▸ INPUT MATERIAL:

+ + +

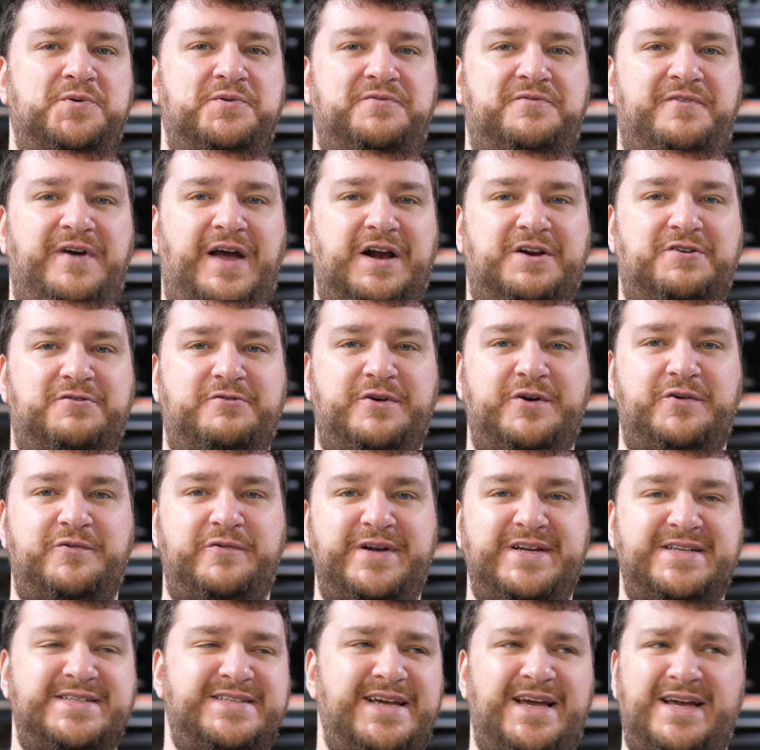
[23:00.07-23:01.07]
a factory
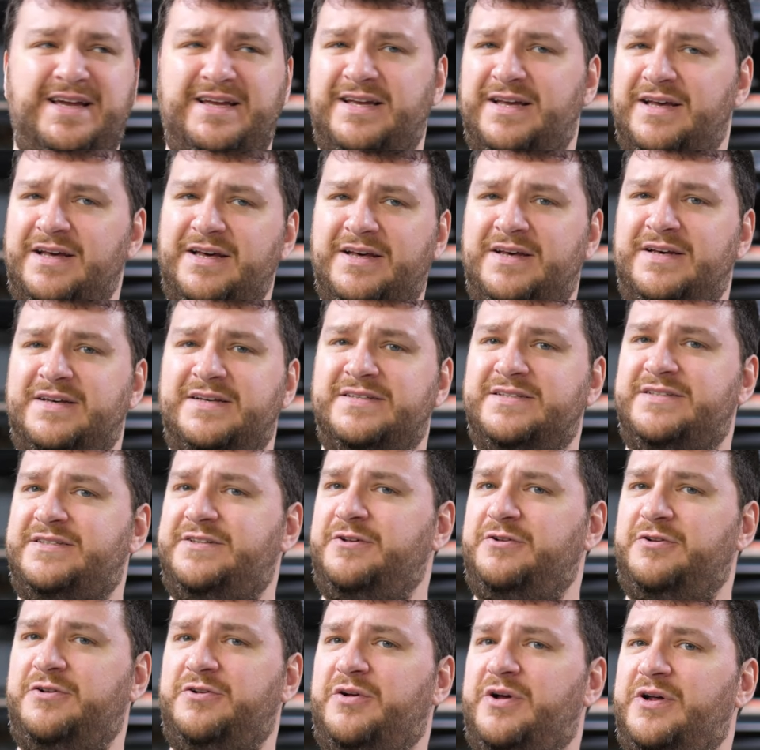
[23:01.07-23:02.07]
reset.
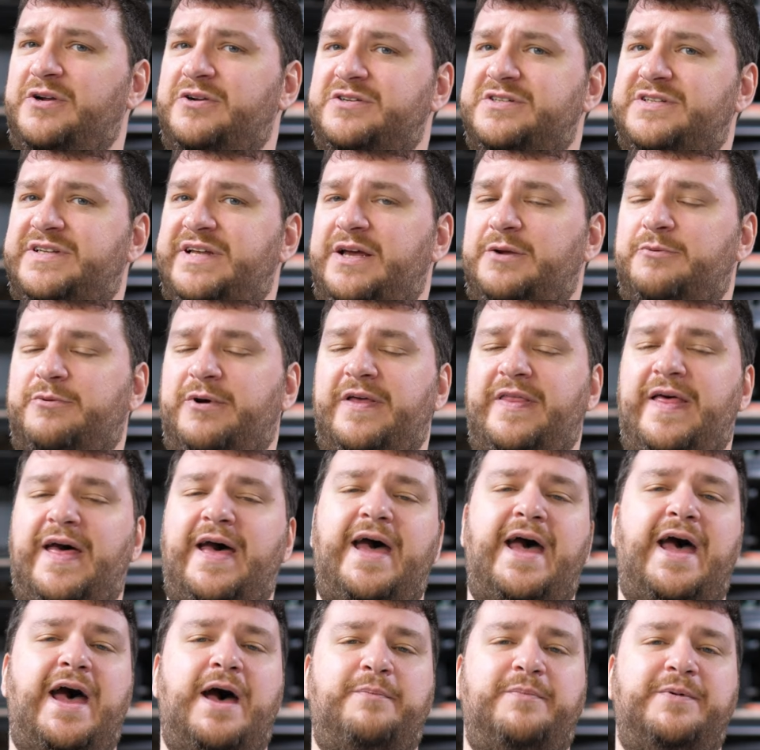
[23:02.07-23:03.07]
Still don't understand why
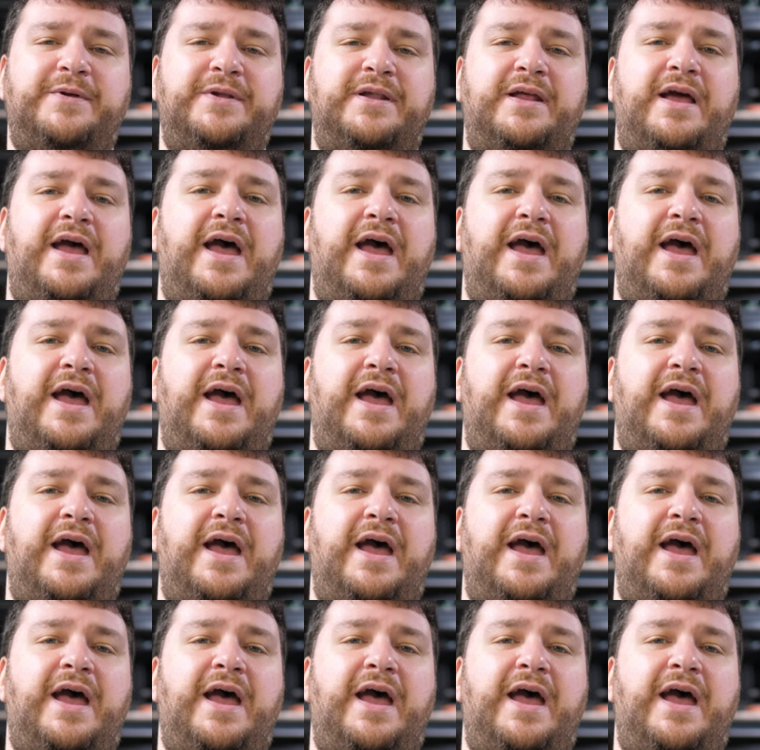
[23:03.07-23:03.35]
that happened.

+ + +

▸ WHAT YOU ARE ASKED TO DO:
Would you return the records exactly, keeping out every picture?

▸ ANSWER TO THIS PROBLEM:
[23:00.07-23:01.07]
a factory
[23:01.07-23:02.07]
reset.
[23:02.07-23:03.07]
Still don't understand why
[23:03.07-23:03.35]
that happened.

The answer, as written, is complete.